Danny Stiles, a fixture on New York radio for 63 years, died a couple of months ago at age 87.

We find ourselves still thinking of him and what he came to represent.

Best known as the self-proclaimed Vicar of Vintage, Danny Stiles was a proud son of New Jersey.

His story is one of a time and place – the time that of 20th Century; the place – the metropolitan area but mostly, New Jersey.

Danny Stiles was born in 1923 and grew up in Newark and Linden during the Great Depression After graduating from high school in 1941, he enlisted for the Navy after the bombing of Pearl Harbor. After being honorably discharged due to an injured hip, Stiles went to college and held several jobs before starting his radio career.

Stiles’ first radio job was at WHBI in Newark on December 2, 1947 buying the air time for sixty-five dollars a week. His career took him to Allentown's WHOL in Pennsylvania and other stations in New Jersey before returning to Newark on WNJR (AM) as the "Kat Man." At WNJR, Danny met a young Brooklyn native who worked as a gofer, Robert Smith, who would later move to the border blaster XERB-AM and broadcast as Wolfman Jack.

“Danny was more than a radio host,” WNYC Program Director Chris Bannon recalled shortly after Stiles death, “He used his voice and musical taste to create a radio landscape that felt fully three dimensional to his many fans. He could simultaneously evoke radio’s golden age and make it still seem very much alive.”

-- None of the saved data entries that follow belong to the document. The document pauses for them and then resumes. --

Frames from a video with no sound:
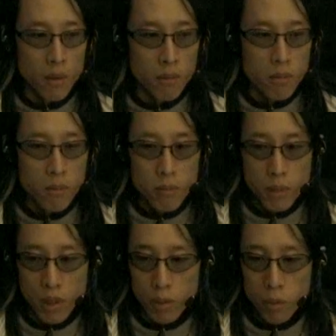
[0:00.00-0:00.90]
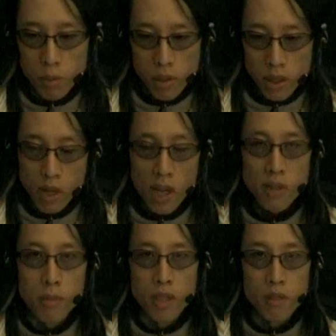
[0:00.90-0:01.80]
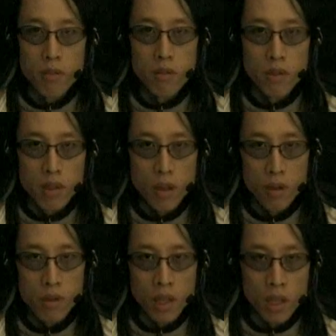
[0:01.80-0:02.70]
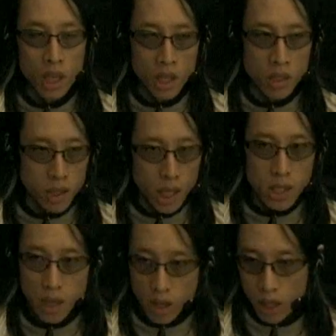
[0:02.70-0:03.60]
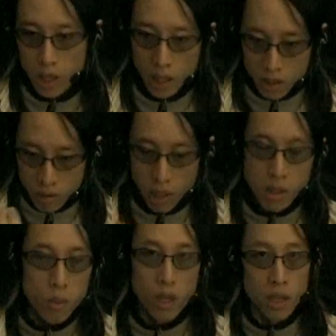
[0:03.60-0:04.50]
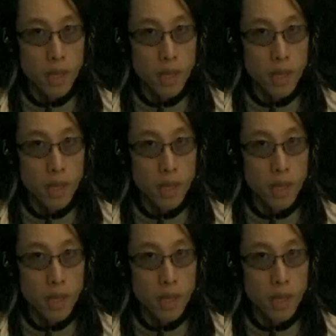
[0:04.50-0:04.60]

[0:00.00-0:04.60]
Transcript: um, you know, a draftsman goes and, and takes a thing and, and creates.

Danny Stiles was the last survivor of a line of radio voices who shepherded the great America standards – names like Martin Bloch, Jim Lowe, William B. Williams -- and programs like the Milkman’s Matinee, and the Make Believe Ballroom.

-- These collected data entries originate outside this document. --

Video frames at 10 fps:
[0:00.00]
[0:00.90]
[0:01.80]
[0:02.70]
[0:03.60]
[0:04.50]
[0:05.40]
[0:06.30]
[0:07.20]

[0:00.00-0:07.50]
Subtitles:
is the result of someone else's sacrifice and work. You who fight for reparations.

Unlike some of the bigger radio host names, Danny Stiles often had to hustle to be heard. He is as remembered for his tenacity and entrepreneurial creativity as much as for the music he played. For years he hosted “(Friday Night) Dance Parties” and “Sunday Brunches” in surroundings as diverse as The Red Blazer on the Upper East Side, to hotels near Newark Airport to pizza and pasta joints in Belleville and Time Square. And then, who can forget his five-minute ads for the Pantagis Renaissance – Snuffy’s along Route 22 -- or Three Guys from Italy?

Stiles hosted weekend big band programs on WNYC for close to 30 years, and he is well remembered by listeners from there and his other stops along the New York radio dial – at one time he could be heard on at least 5 stations at all times of day.

He was also known by variety of nicknames, among the Archangel of Archives, Ballaboos of Beautiful Ballads, Didactic Doctor of Dreamy Discology, Dean of Déjà vu, Great Guru of Golden Gramophones, Passionate Pasha of Peripatetic Platters, and Styles on Your Dials.

And, he is well recalled by listeners all those many years.

For example, there is Peter G. Balazsy of North Haledon. Upon Stiles’ passing he wrote on a WNYC online bulletin board, “Danny was a friend and a great man. I started listening to him back when I was only 13-years-old in 1955 when he was a DJ at WCTC in New Brunswick … I remember my first early hints at Rock ’n’ Roll music after school as Danny played The Penguins “Earth Angel” and many more … I went to the New Brunswick HS auditorium one memorable snowy night for the Rock Concert that Danny organized with Frankie Lymon and the Teenagers.”

Over time Danny Stiles became known for playing America Popular music standards from its golden age – pre the Roll ’n’ Roll described above. The likes of the Boswell Sisters, Glenn Miller, Benny Goodman, Russ Columbo, Frank Sinatra, Sophie Tucker, Fanny Brice, Eddie Cantor and Irving Berlin.

And towards the end, he was just about the only one playing this type of music on the radio.

A sound of the night, Stiles – even in his late years – was still hoping to be able to play his music to a larger audience, when more were awake and listening.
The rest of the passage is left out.